Background

Hydrogen sulfide (H₂S) gas is produced endogenously by at least three different enzymes in mammals (CGL, CBS, 3-MST) with a range of tissue and cell-type distributions. H₂S functions as a gasotransmitter and effector molecule (Wang, 2012) in a wide range of biological functions related to metabolism (Módis et al., 2013), stress resistance (Hine et al., 2015), and redox biology (Dickhout et al., 2012). Reduced H₂S is linked to cardiovascular problems including hypertension in rodents (Yang et al., 2008) and cardiac hypertrophy in man (Polhemus et al., 2014). Increased H₂S can also cause pathology, for example in rodent pancreatitis (Bhatia et al., 2005). Thus, accurate and quantitative detection of H₂S from biological sources could facilitate a better understanding of its biological effects as well as its potential use as a clinical biomarker.

Techniques to measure absolute concentrations of H₂S present in biological samples, along with their pros and cons, have been reviewed extensively (Olson, 2012; Wang, 2012; Hartle and Pluth, 2016; Takano et al., 2016). For example, free and sulfane-bound H₂S pools can be measured in biological samples including serum or tissue homogenates ex vivo using headspace GC-MS, which is highly sensitive and selective, but requires expensive equipment. Nonetheless, due to the volatility of H₂S, its interaction with other biological macromolecules and its breakdown into different sulfur-containing compounds, quantitative detection of steady-state free H₂S levels in vivo remains challenging (Olson, 2009).

An alternate approach is to measure the capacity of a tissue homogenate or extract to produce H₂S in a reaction mixture containing optimized levels of substrate and cofactor, thus allowing for H₂S detection methods that are specific but less sensitive. An example is the methylene blue method in which H₂S in solution is trapped by lead acetate to form lead sulfide, which upon conversion to methylene blue can be easily read in a standard spectrophotometer (Stipanuk and Beck, 1982; Ikeda et al., 2017). The pros and cons that must be taken into account with each method are based on the question being asked, the biological system and tissue being studied, the relative need for sensitivity, selectivity, or speed, and the cost and resources of the investigator.

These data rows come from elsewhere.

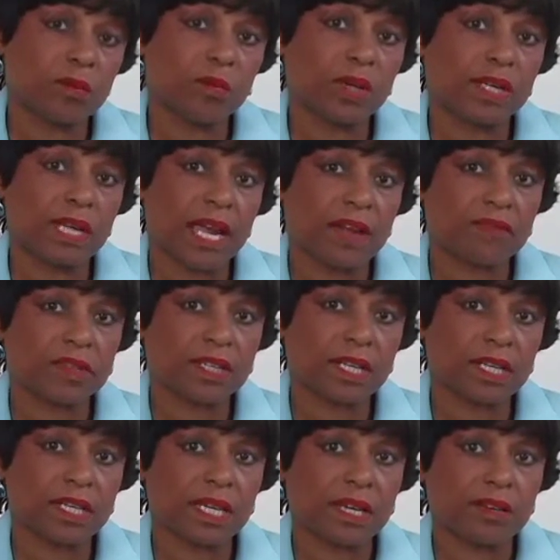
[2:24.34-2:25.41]
on what
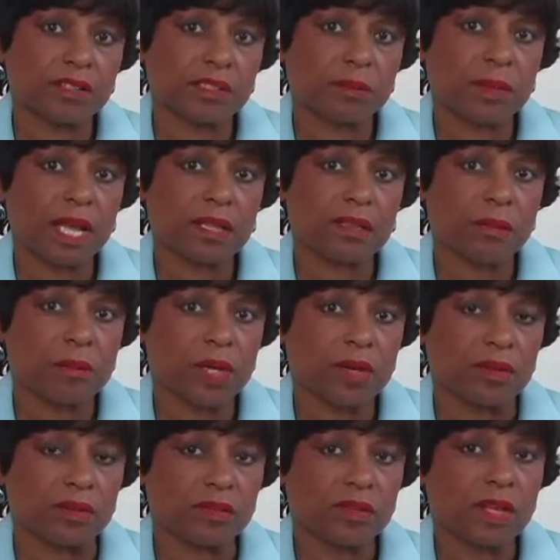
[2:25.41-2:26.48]
Africa cares about the
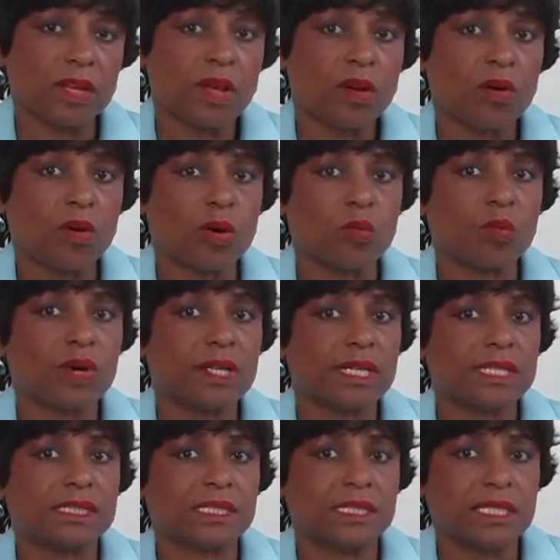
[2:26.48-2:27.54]
most, on what its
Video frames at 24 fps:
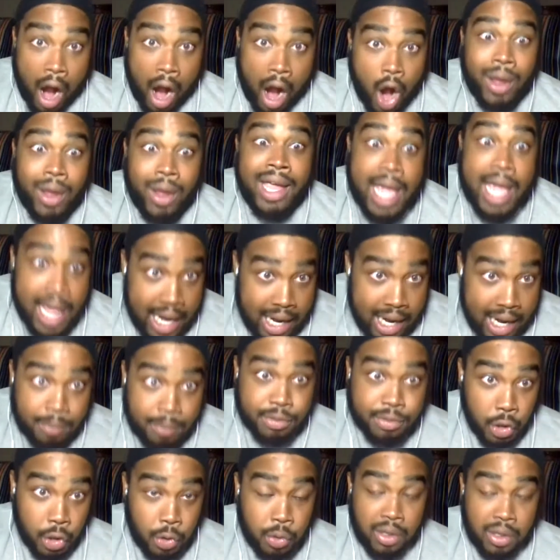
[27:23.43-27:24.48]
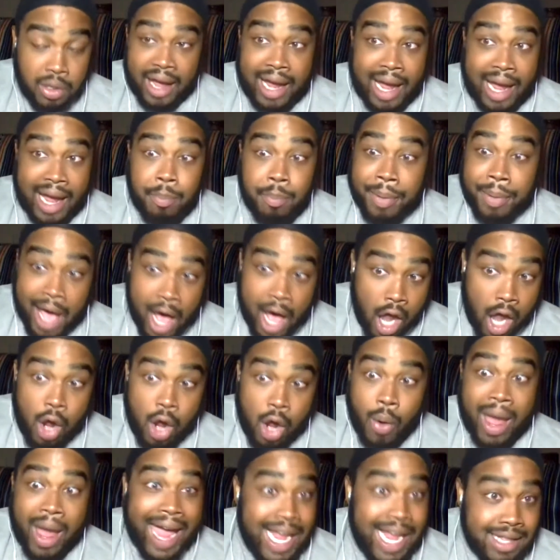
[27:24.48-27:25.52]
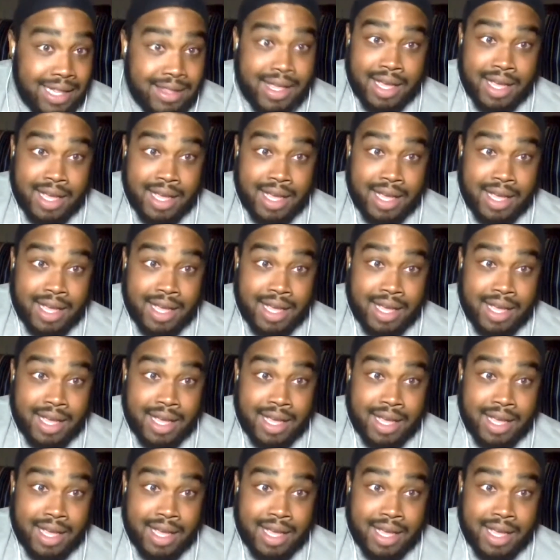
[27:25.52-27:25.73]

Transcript: hit him, dude. Like, Paulo ate that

Here, we describe an inexpensive, rapid, and moderately high throughput methodology for measuring H₂S production capacity in extracts of relatively small amounts of biological material. This method is based on the reaction of H₂S present in the headspace above a biological sample with lead acetate to form the black precipitate lead sulfide, a technique used throughout the past 100 years to detect H₂S and H₂S-producing bacteria (McBride and Edwards, 1914; Kuester and Williams, 1964; Zhang and Weiner, 2014). Previously, we used this method to detect changes in H₂S production capacity as a function of diet or genetic background in a variety of biological samples including yeast, worms, flies, and rodent tissues/organs including liver (Hine et al., 2015; Mitchell et al., 2016; Nikonorova et al., 2017). Here, we present an optimized procedure to measure H₂S production capacity in mammalian liver via (B) an end-point assay using Whatman paper-embedded lead acetate, or (C) a kinetic assay using agar-embedded lead acetate. As the liver is a strong producer of H₂S in mammalian systems via the enzyme cystathionine gamma lyase (CGL) (Kabil et al., 2011), we feel this is a good starting point for researchers to understand and confidently develop this protocol for their own research questions. Furthermore, this procedure can be easily adapted to other biological samples and organisms, although the procedure may need to be optimized by the investigator in order to obtain suitable results.